Discovering NYC Chronotypes with Fused
Neighborhoods within a city have consistent characteristics but often have ill-defined boundaries. Some neighborhoods are more similar than others even though they’re not nearby. Understanding these local boundaries and the demographics, dynamics and behaviors of different areas affects a wide range of business applications, including advertising, site selection, business analytics, and many more.
As a data scientist at Precisely PlaceIQ, I get to spend much of my time using our vast portfolio of location data to develop these kinds of insights. Here, as a proxy for consumer activity, I used publicly available NYC Taxi pickup data to explore the similarity between different areas of New York City. I then used those similarity metrics to clarify the boundaries between different neighborhoods.
The analysis highlighted similarities between relatively distant areas within the city based on the dynamics of Taxi pickup volume they experience at different points of the day. This project uses Taxi pickups as an example to showcase a methodology that could be expanded to larger regions with even richer population dynamics datasets.
Analysis Workflow
Using the Fused UDF Builder, I created a UDF to load the Taxi dataset and bin it both spatially (by H3 hex) and temporally (by hour). This creates a map of discrete geographic units, each one with a vector of 24 values representing the number of taxi pickups occurring in that place at that hour of day. This enabled me to select any point in the city as a reference point, and compared it with all other hexagons using cosine-similarity and Jensen-Shannon distance techniques. As I iterated on my workflow, I visualized the values on the map in real time.
I evaluated two variants of the UDF:
- First, I binned the hourly counts into 4 day-parts, rather than 24 distinct hours, to reduce the number of dimensions.
- Second, instead of cosine similarity, I calculated the Jensen-Shannon distance of each vector with respect to the reference. This alternative measure treats the vectors as probability distributions rather than as a set of orthogonal dimensions, which makes more sense given that they represent times of day.
Inspecting different reference points highlights relatively distinct neighborhoods. For example, we compare New York City Hall, a municipal building, with a bustling nightlife hub in the Lower East Side of NYC. Although these two points are not the most disparate possible locations by distance, their activity patterns, represented by the taxi data, are almost opposite. Applying some smoothing and setting a threshold on the similarity values visually highlights specific boundaries around each neighborhood.

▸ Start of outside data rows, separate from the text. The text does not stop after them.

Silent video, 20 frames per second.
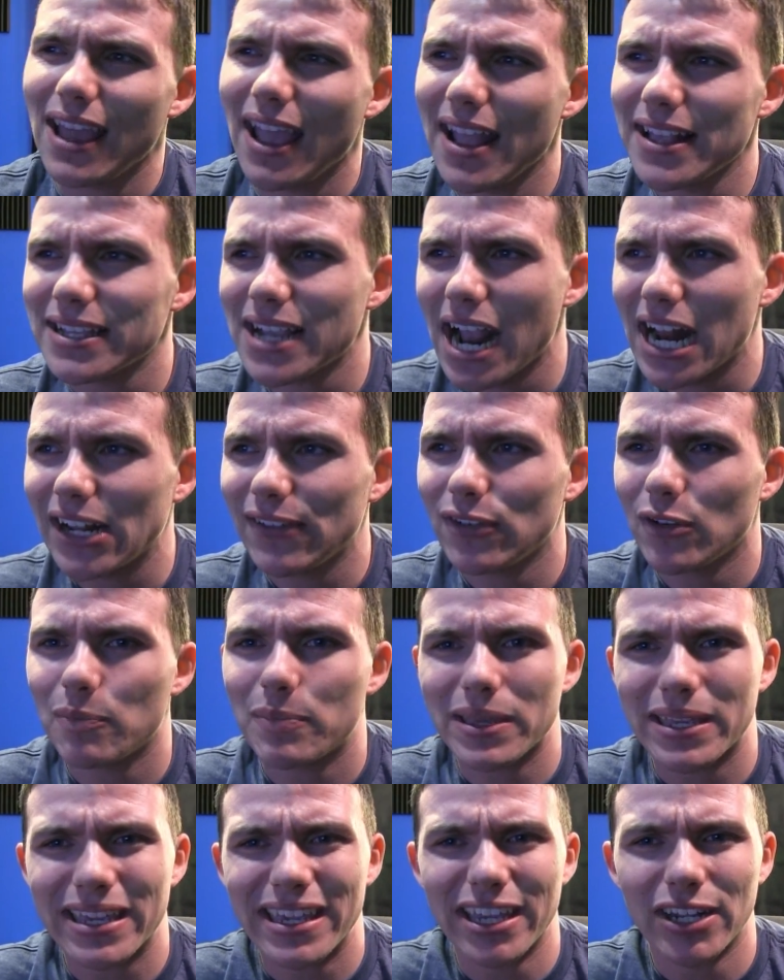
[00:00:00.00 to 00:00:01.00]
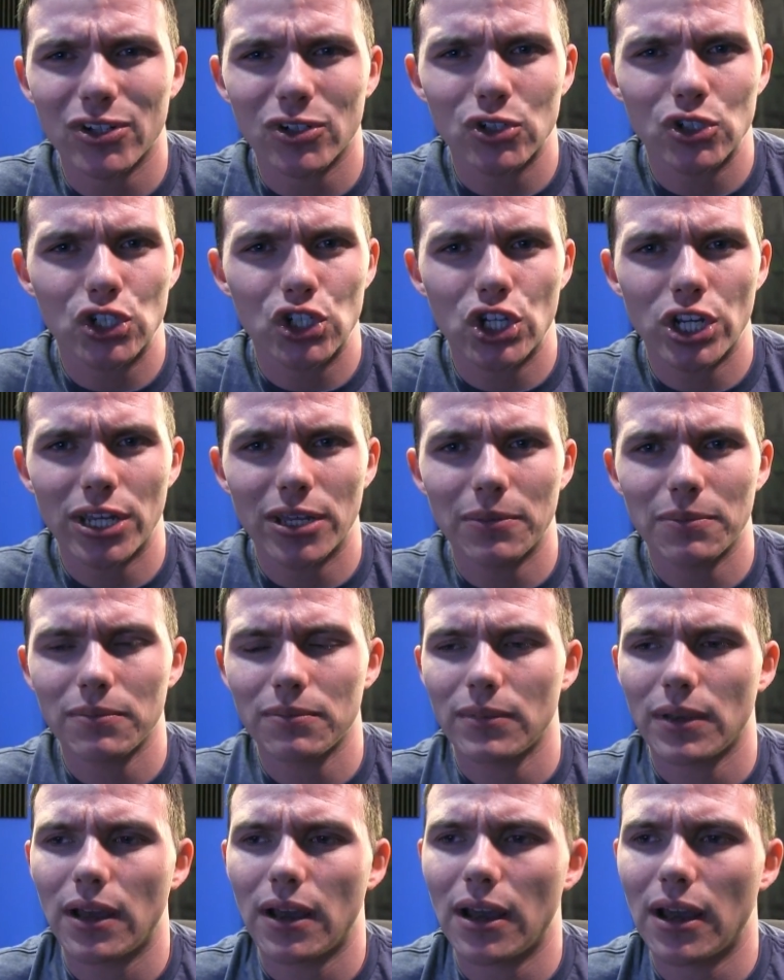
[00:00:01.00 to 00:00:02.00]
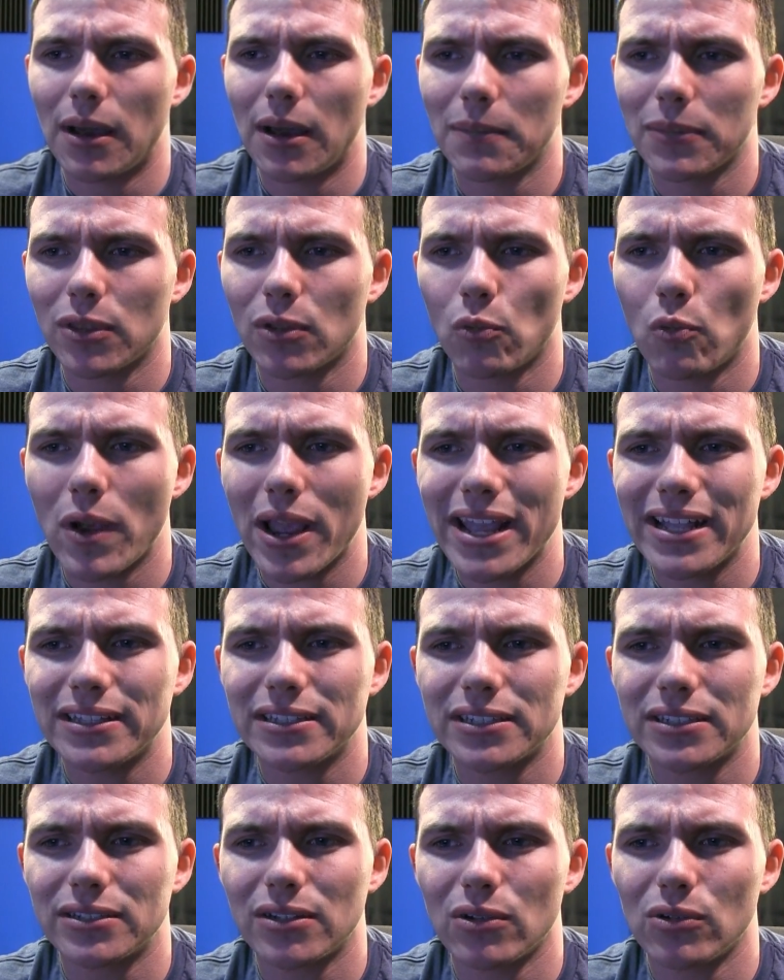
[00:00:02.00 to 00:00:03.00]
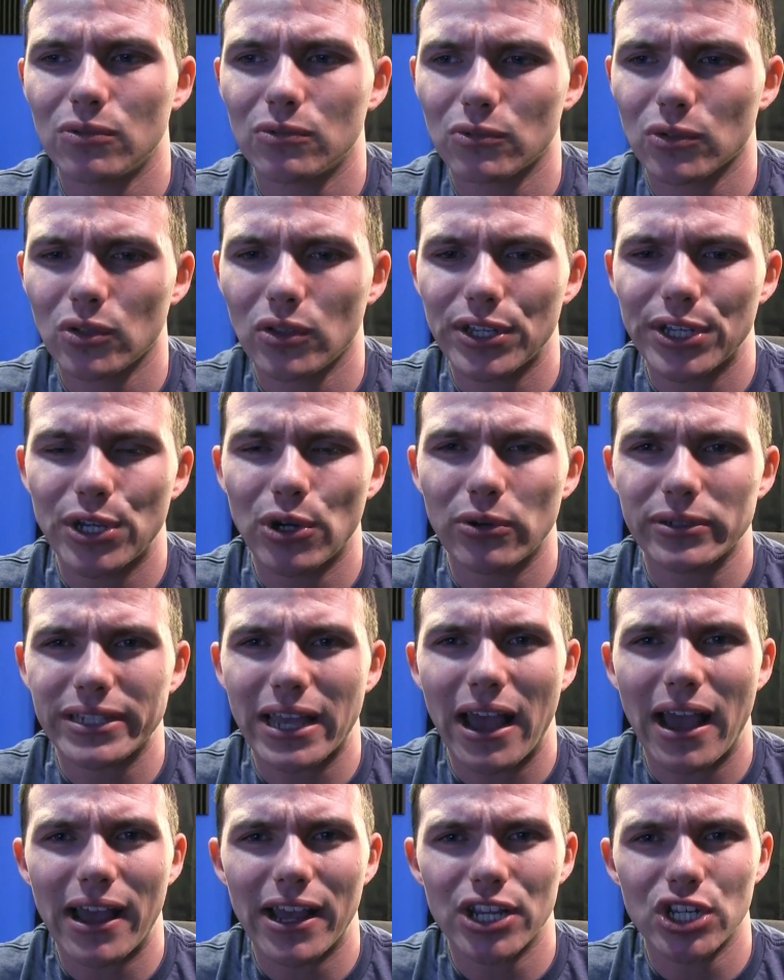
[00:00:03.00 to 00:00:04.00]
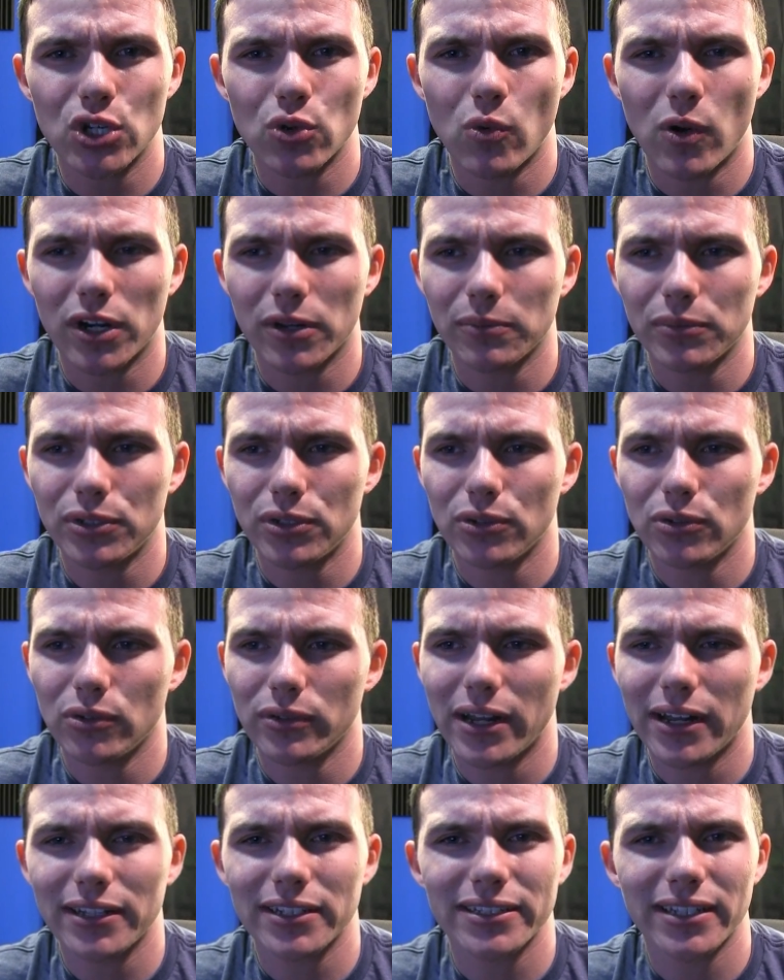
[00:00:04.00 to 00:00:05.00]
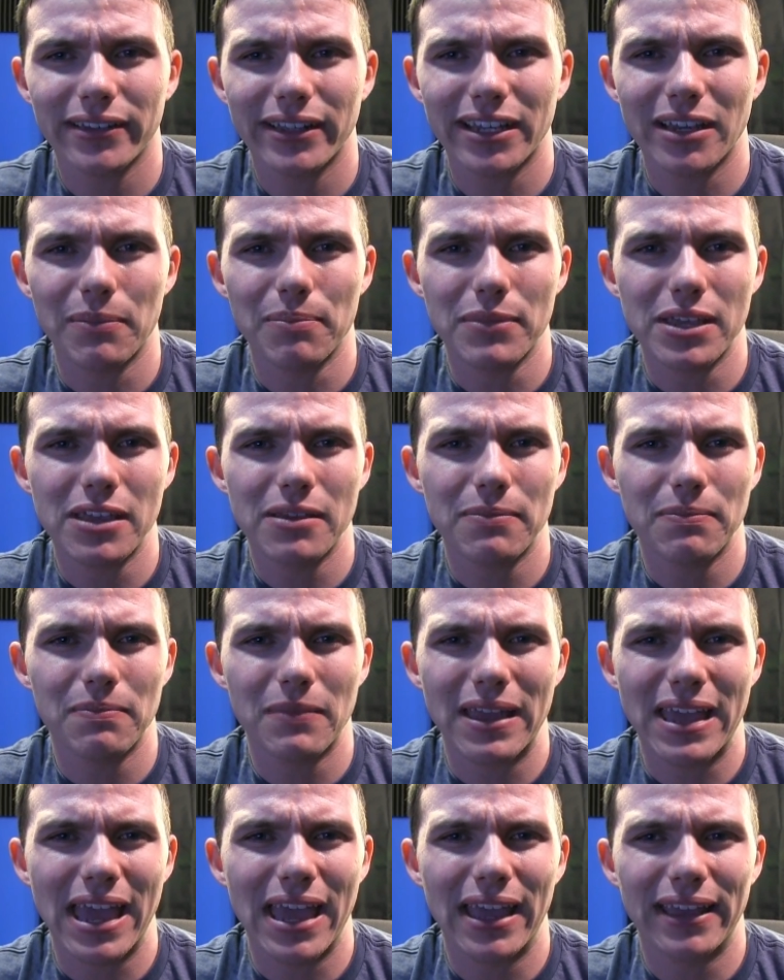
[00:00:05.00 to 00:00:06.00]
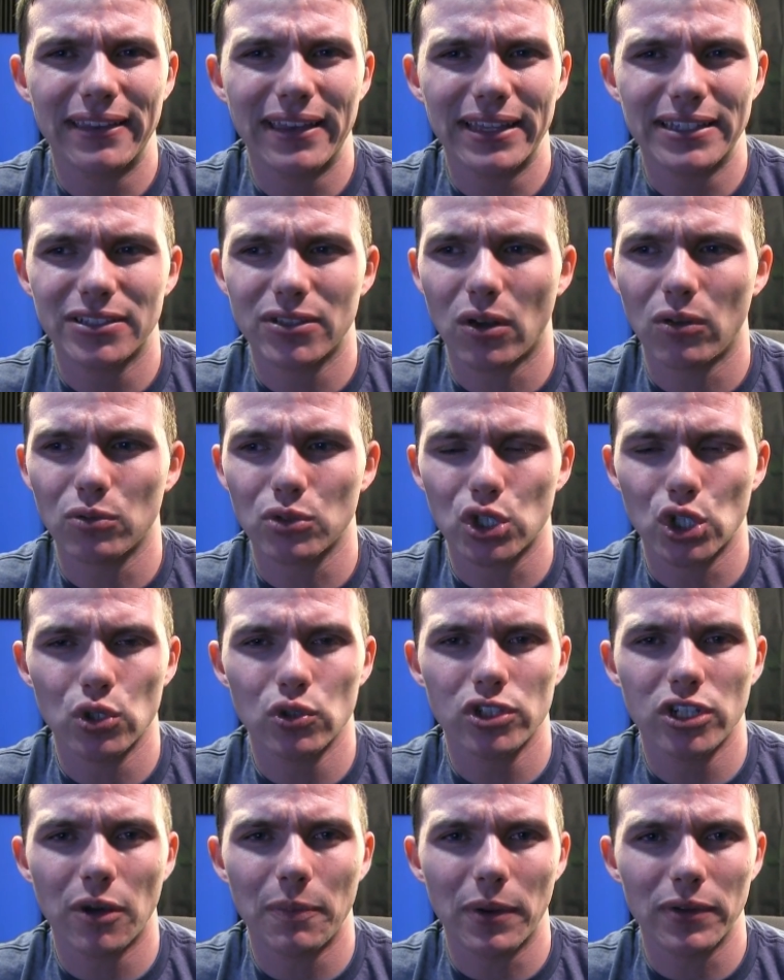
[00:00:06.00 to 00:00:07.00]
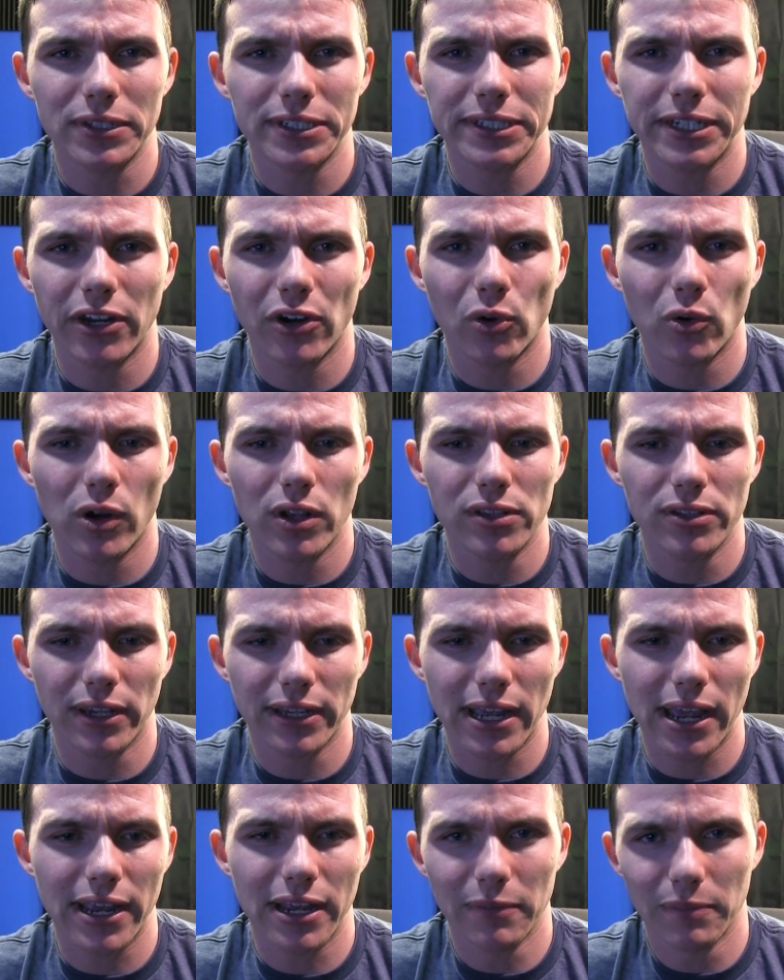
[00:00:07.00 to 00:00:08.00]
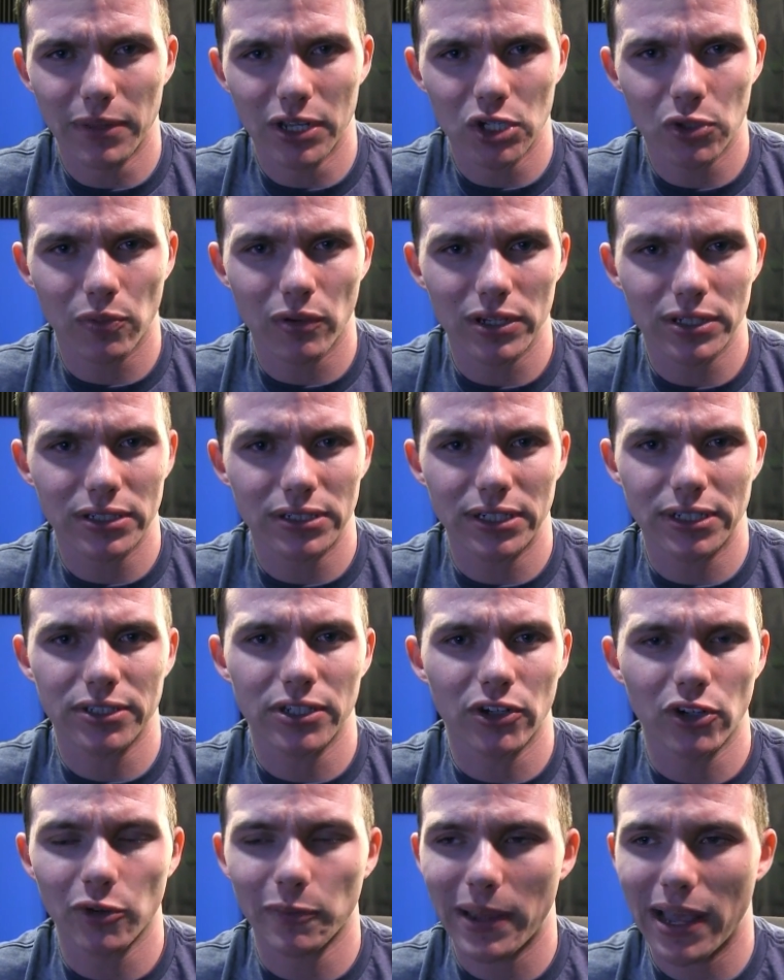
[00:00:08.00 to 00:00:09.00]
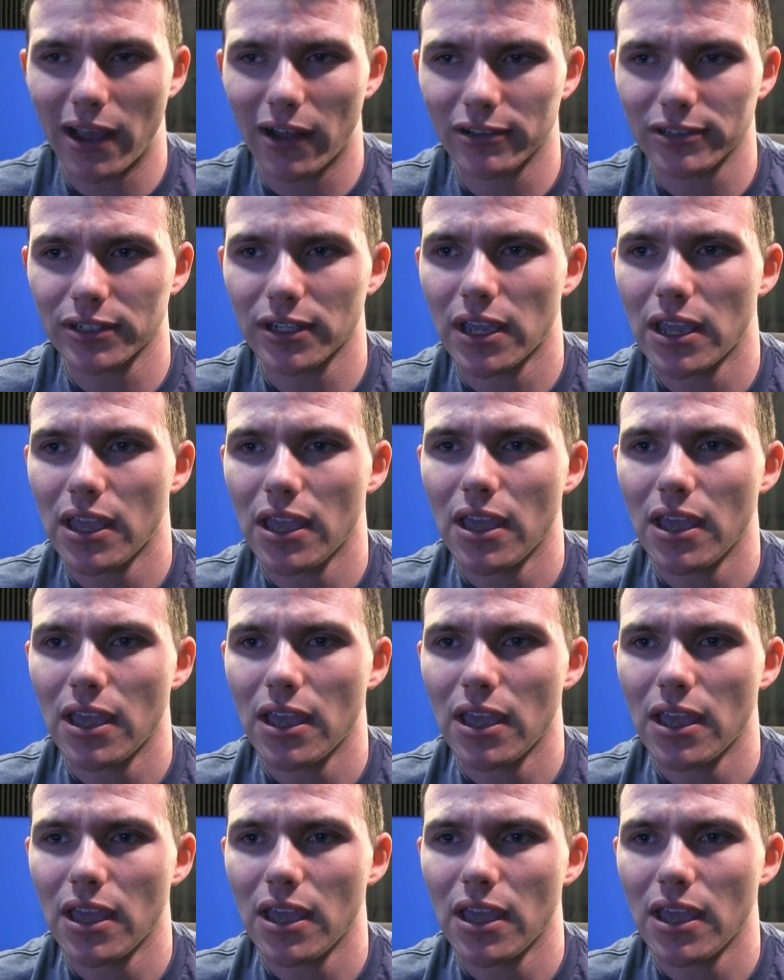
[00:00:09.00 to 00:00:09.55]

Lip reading: it's kind of a beginner's gym. The weights don't really go as high as you want them to. Not to sound like a meathead that's all juiced up on steroids, like I can bench press 600 pounds.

This also illuminates distant neighborhoods that are more similar to each reference point. In this example, the Greenwich village area, unsurprisingly, resembles the Lower East Side in its pickup times, as does West Harlem, as we can see in the map, even though it is several miles away on the other side of the city. We can also distinguish distinct differences between small areas, for example, the hyper-local Koreatown neighborhood, which spans just one block of 32nd street, stands out as especially nocturnal within the rest of the surrounding mid-town area.
Highlighting natural catchment area boundaries around Koreatown.
Statistical Analysis
In the App Builder, we created graphs to summarize the similarity values shown in the map. Histograms of the pickups across the most and least similar hexes to each location confirm that the distributions are different for each. We can also explore the cumulative count of hexes to help determine an optimal threshold for similarity values, depending on the application.
Comparison between most and least similar hexes of two AOIs.
Conclusion
The Fused UDF Builder makes developing and iterating on these analyses swift and convenient, with no need to jump between different environments for developing vs viewing the results. And although the taxi dataset is small, the Fused Tiling functionality offer the possibility of developing similar analyses with larger datasets. With more data and richer features this proof-of-concept could be expanded to discover more robust, fully-defined neighborhoods, allowing us to develop data-driven approaches to local geography.